Artigo quinquagésimo quarto:
Os membros de Conselho Fiscal que faltarem a três sessões
seguidas, sem motivo justificado, perderão o mandato (prever
substituição).
Artigo quinquagésimo quinto:
O Conselho Fiscal não poderá funcionar com menos de três
membros, devendo-se proceder à eleição para os outros cargos
vagos, logo que o seu número seja inferior.
Capítulo Quinto
Das eleições.
Artigo quinquagésimo sexto:
A eleição para todos os orgãos directivos será feita pela
Assembleia Geral, por escrutínio secreto.
Artigo quinquagésimo sétimo:
Os sócios presentes votarão por ordem de inscrição no livro
de presenças, e, finda a votação, o presidente da Assembleia
Geral mandará proceder ao respectivo apuramento.

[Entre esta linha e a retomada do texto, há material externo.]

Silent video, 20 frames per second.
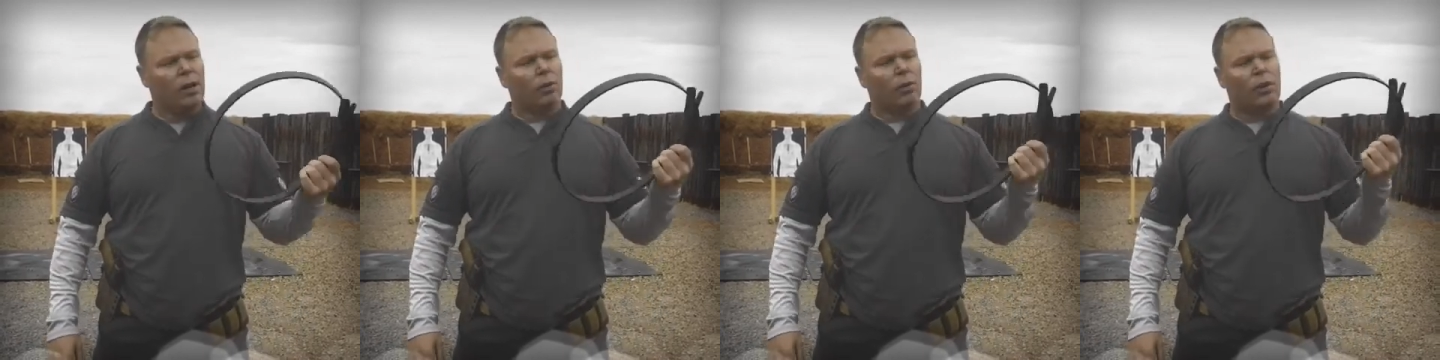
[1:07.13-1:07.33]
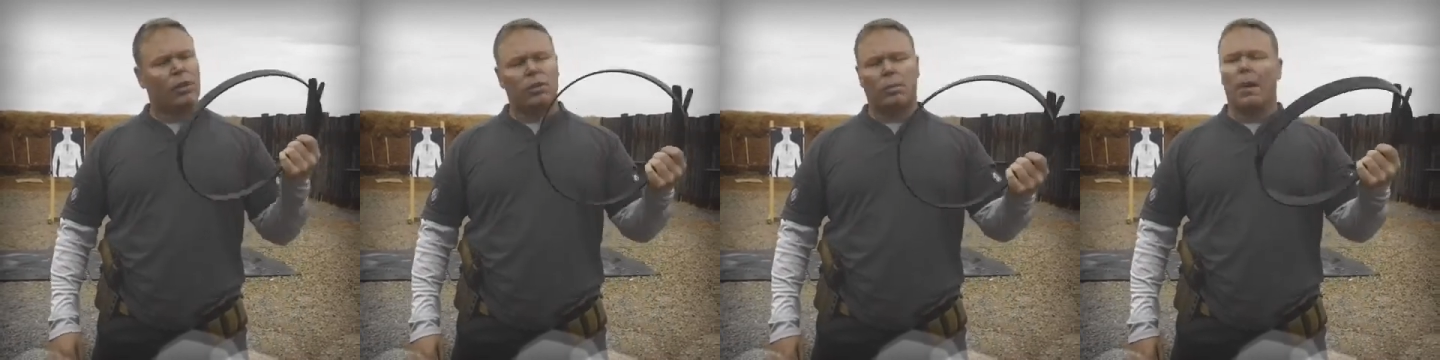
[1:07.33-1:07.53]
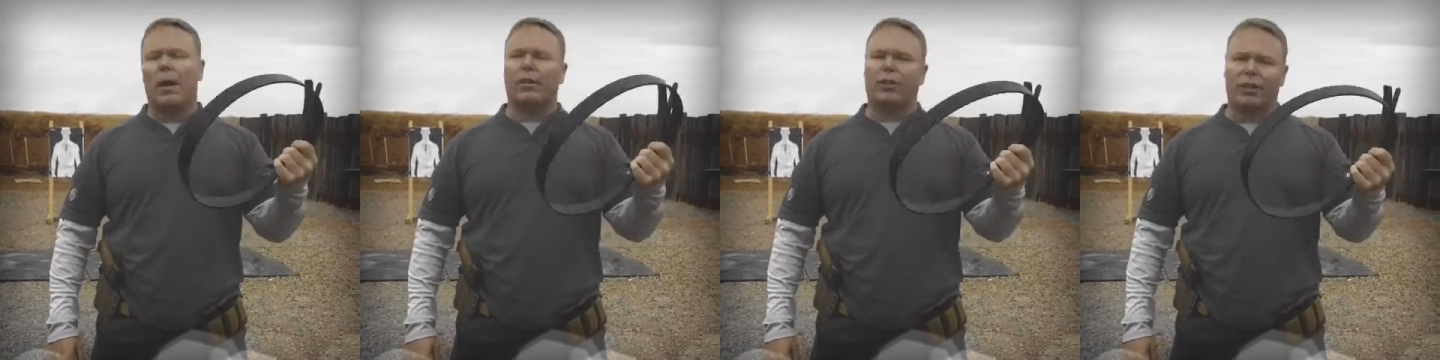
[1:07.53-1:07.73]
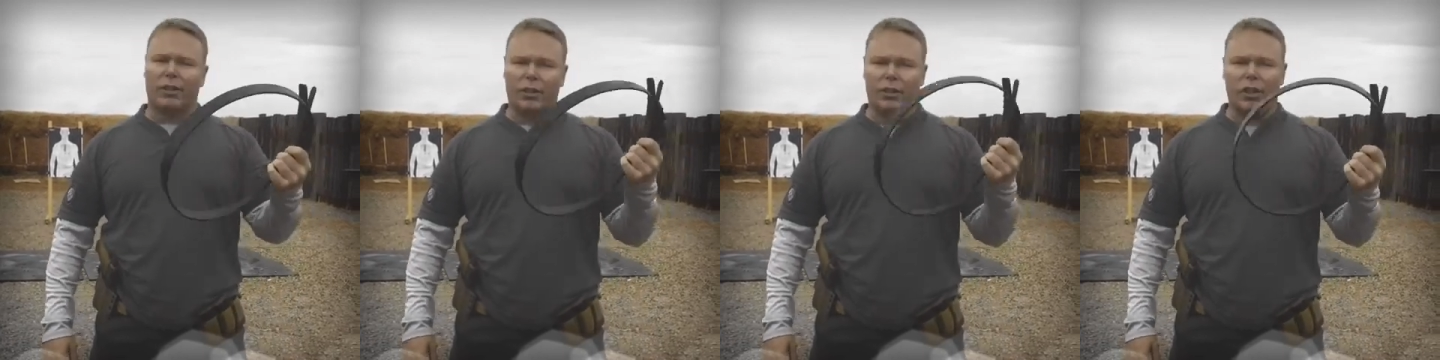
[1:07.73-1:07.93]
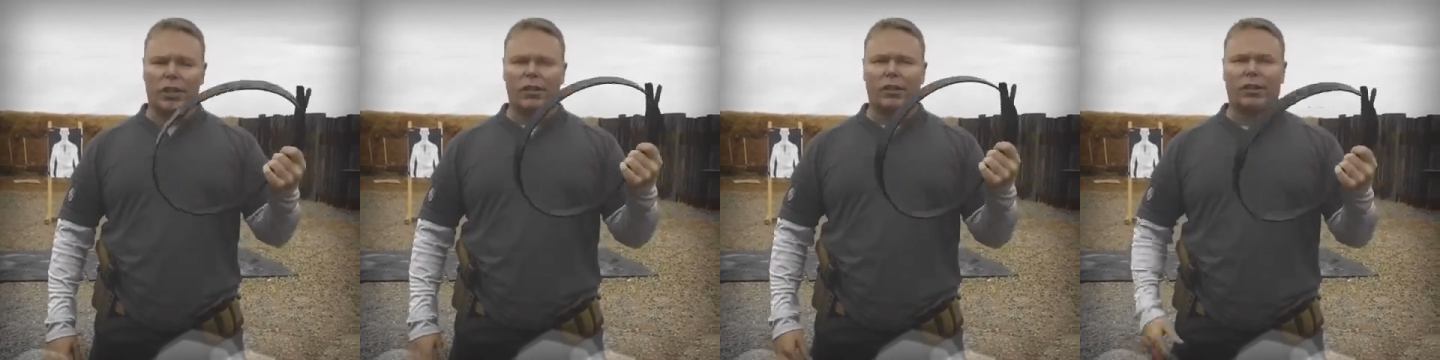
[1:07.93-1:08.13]
With this belt, you
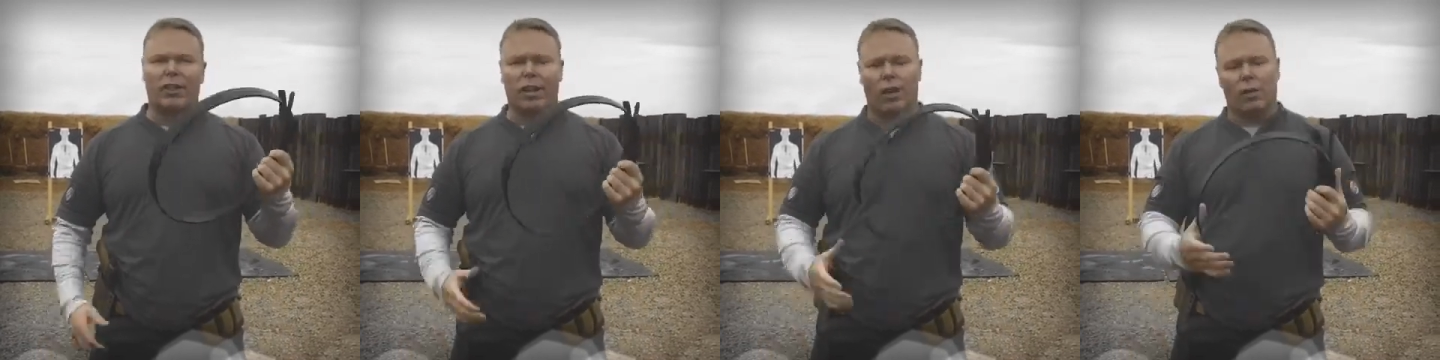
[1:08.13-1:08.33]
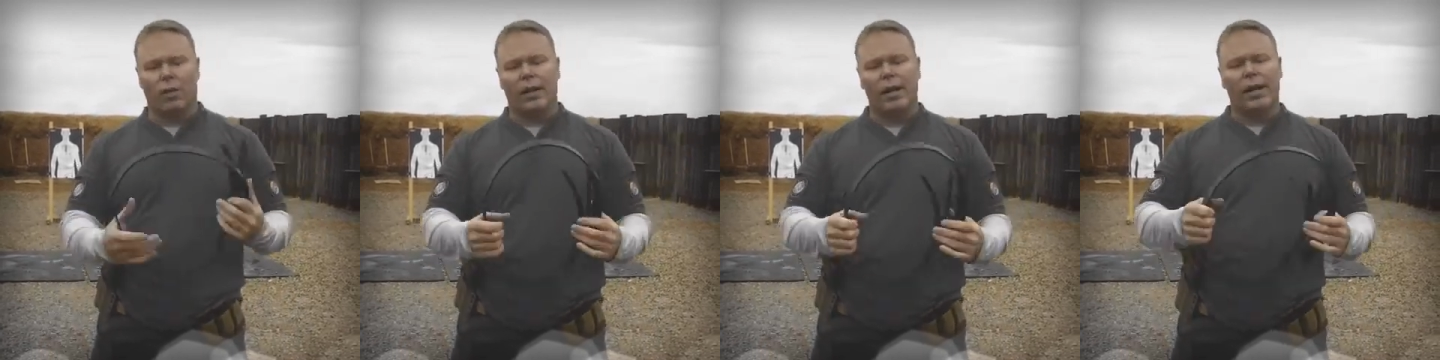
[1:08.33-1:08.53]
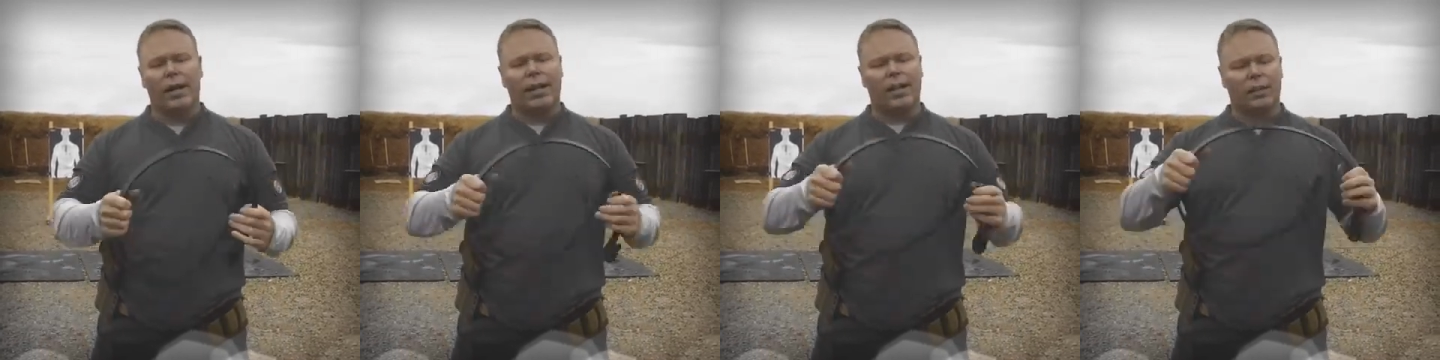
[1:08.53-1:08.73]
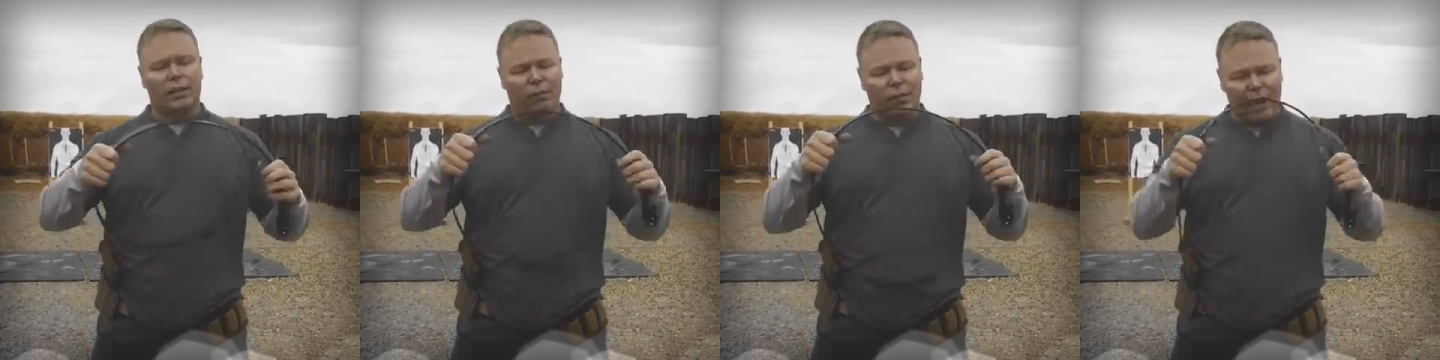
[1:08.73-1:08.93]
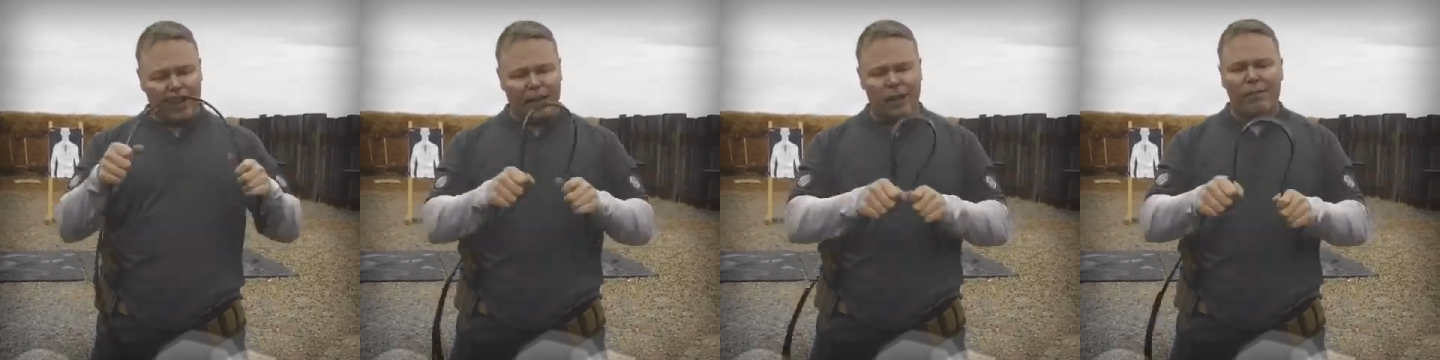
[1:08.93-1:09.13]
just don't. It's
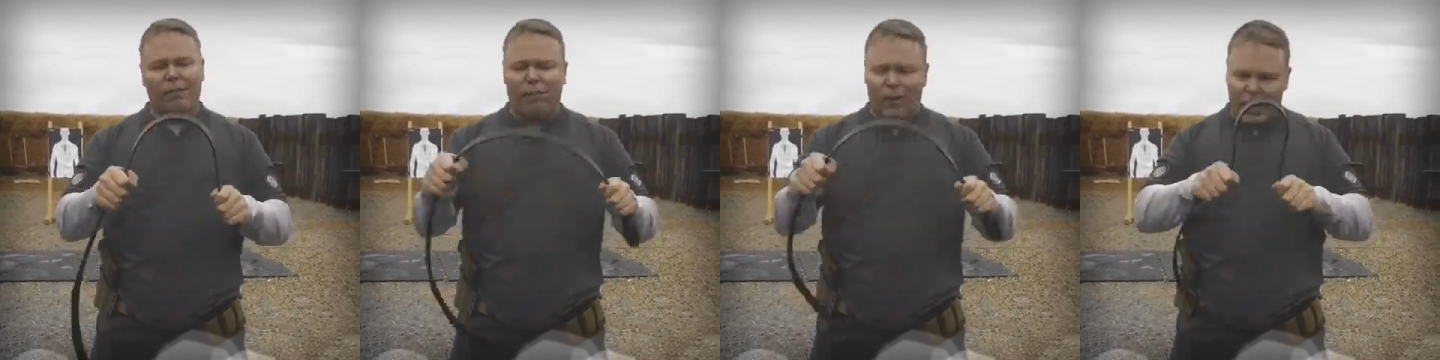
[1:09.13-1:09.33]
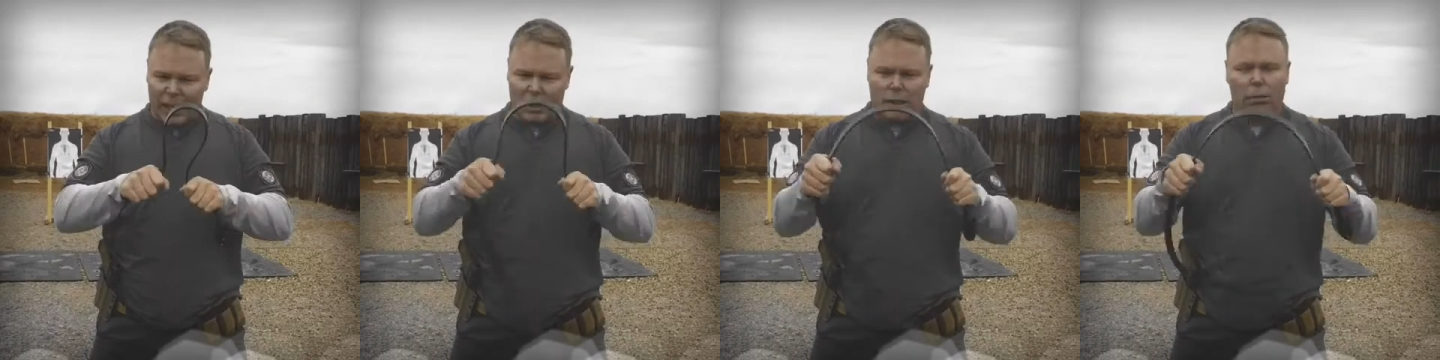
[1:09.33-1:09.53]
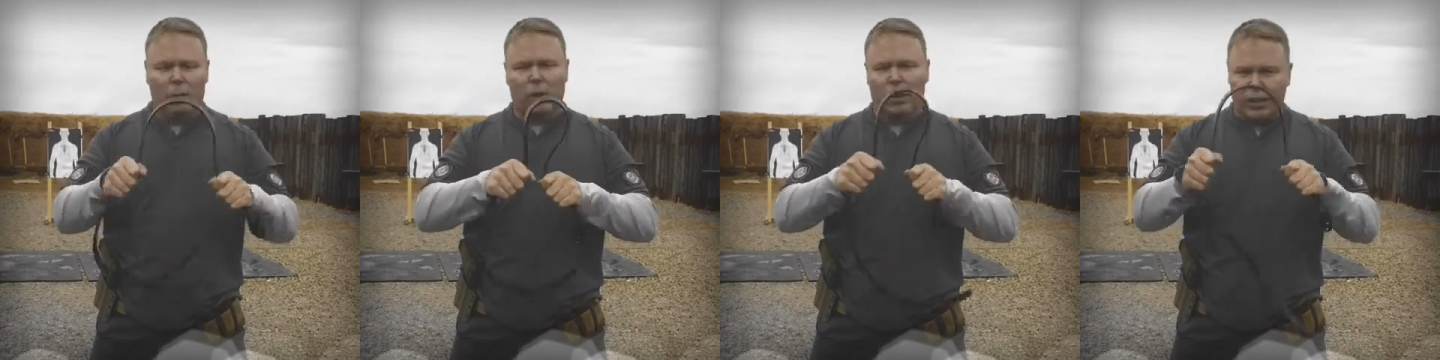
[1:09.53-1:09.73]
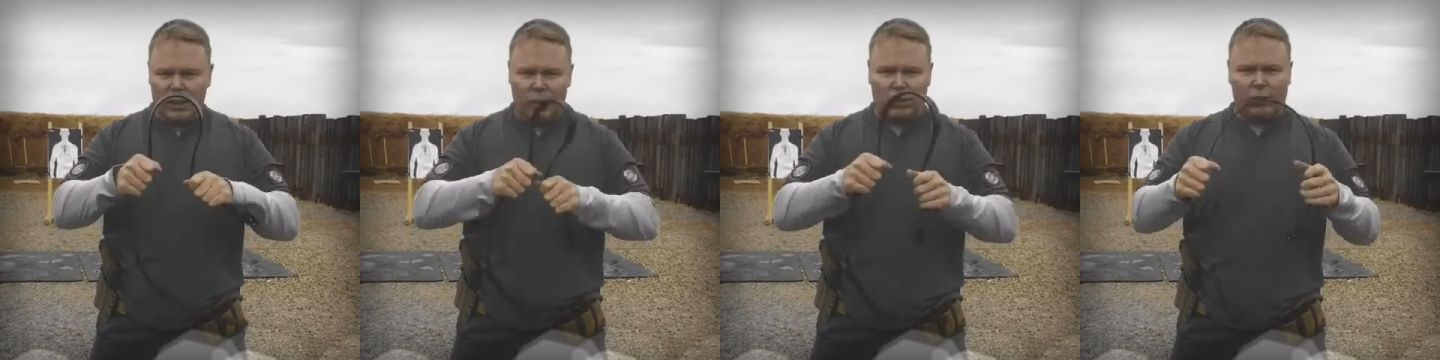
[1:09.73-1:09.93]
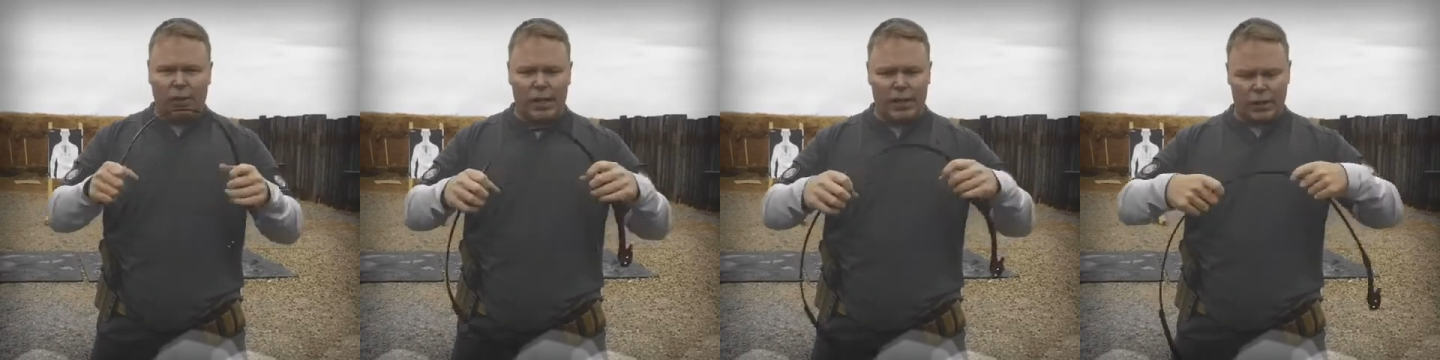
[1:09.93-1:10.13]
very flexible
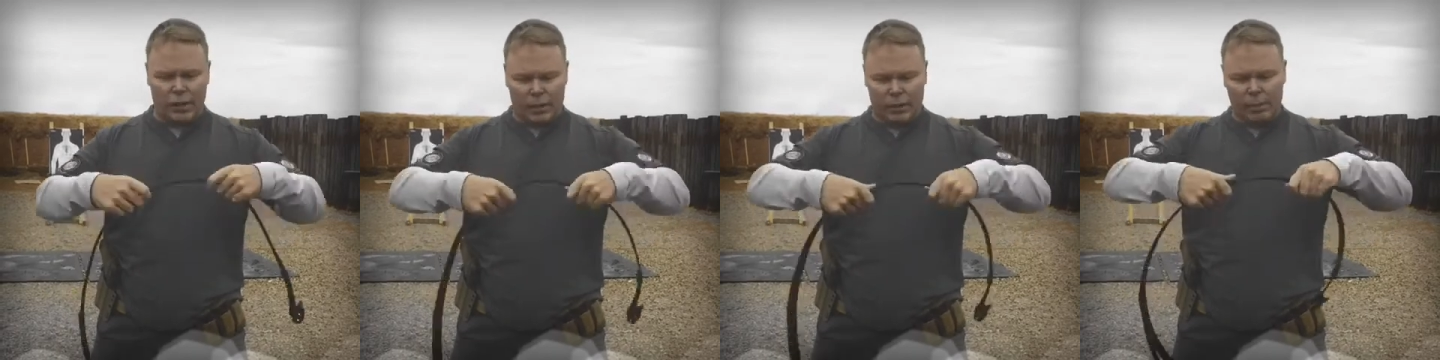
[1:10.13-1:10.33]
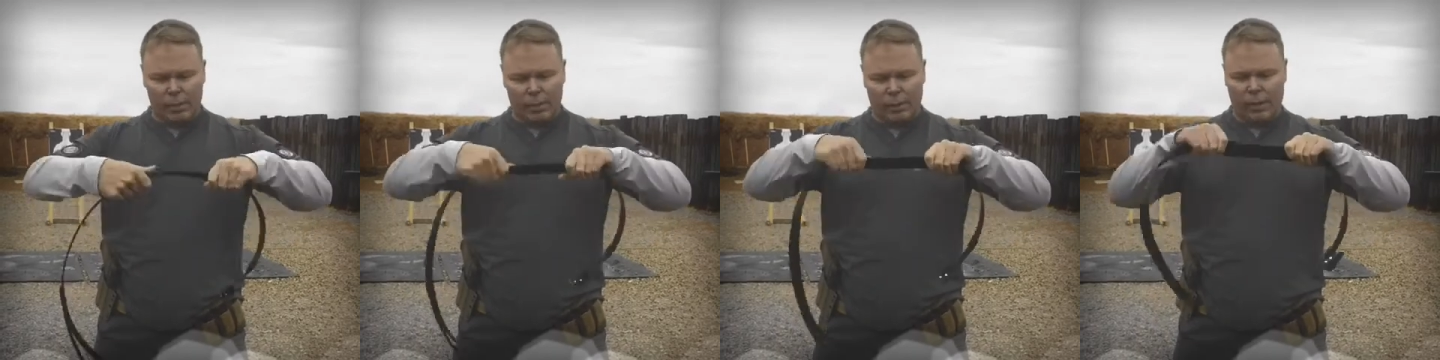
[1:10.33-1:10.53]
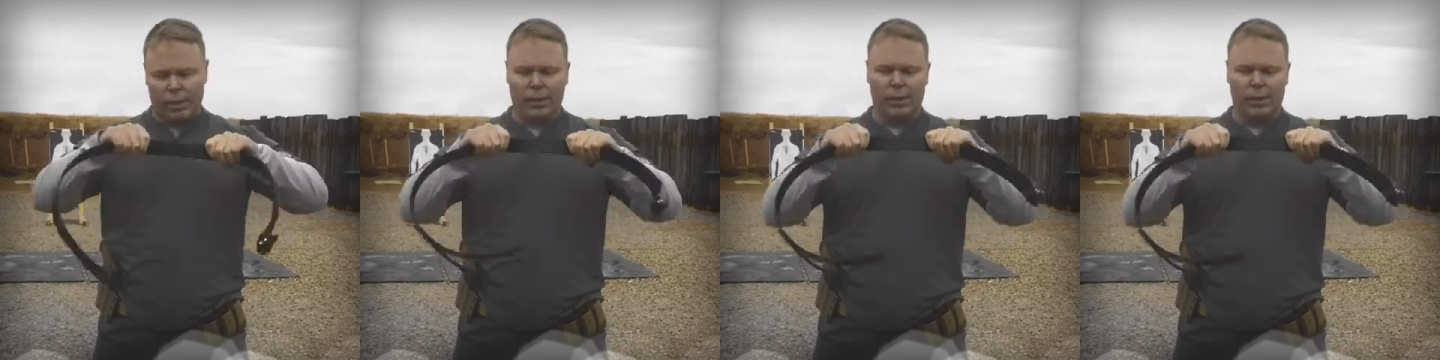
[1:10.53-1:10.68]
this direction,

Artigo quinquagésimo oitavo:
As listas concorrentes serão entregues ao presidente da
Assembleia Geral até oito dias antes da eleição, e
subscritas, excepto a elaborada pela direcção, pelo menos
por vinte e cinco sócios no pleno gozo dos seus direitos.
Parágrafo único:
As listas serão entregues em duplicado ao Presidente da
Assembleia Geral, que passará recibo numa delas apondo
assinatura sua.
Artigo quinquagésimo nono:
Antes da votação o presidente da Assembleia Geral comunicará
à Assembleia o número de listas em presença e o nome dos
respectivos candidatos.
Artigo sexagésimo:
Os boletins de voto devem corresponder às listas em
sufrágio, terão a forma rectangular com as dimensões de 0,20
x 0,16 e serão impressos em papel liso, não transparente,
sem marca ou sinal exterior.
Artigo sexagésimo primeiro:
O apuramento far-se-á pelo número de votos obtidos por cada
lista, tendo-se como eleita a que obtiver maior votação.
Parágrafo único:
No caso de empate na votação para qualquer dos órgãos
directivos, far-se-á nova votação.
Artigo sexagésimo segundo:
A eleição para todos os órgãos directivos far-se-á
bienalmente, durante o mês de Dezembro do respectivo ano,
conforme prescrito no artigo trigésimo quinto e no número
dois do artigo quadragésimo destes estatutos.
Capítulo Sexto
Das instalações.
Artigo sexagésimo terceiro:
As instalações da Sociedade compreendem a sede, os postos
médico-veterinários, o albergue para animais e outras que
porventura venha a ter, além das atrás mencionadas.
Artigo sexagésimo quarto:
A organização e funcionamento das instalações da Sociedade,
ficarão a cargo da Direcção.
Artigo sexagésimo quinto:
A Sociedade, quando as circunstâncias lho permitirem, deverá
instalar a sua sede em edifício apropriado, onde possa
organizar uma biblioteca e realizar sessões culturais e
outras diversões tendentes a criar um mais íntimo e forte
sentido associativo.
Artigo sexagésimo sexto:
O número de postos clínicos deverá ser progressivamente
aumentado, bem como a capacidade do albergue para animais,
instalando-se outros quando seja possível.
Artigo sexagésimo sétimo:
Logo que para tal haja possibilidade, deverá a Sociedade
criar um hospital-veterinário privativo.
Capítulo Sétimo
Da assistência aos animais.
Artigo sexagésimo oitavo:
A
Sociedade presta a sua assistência aos animais através das
instalações que para o efeito vier a dispor.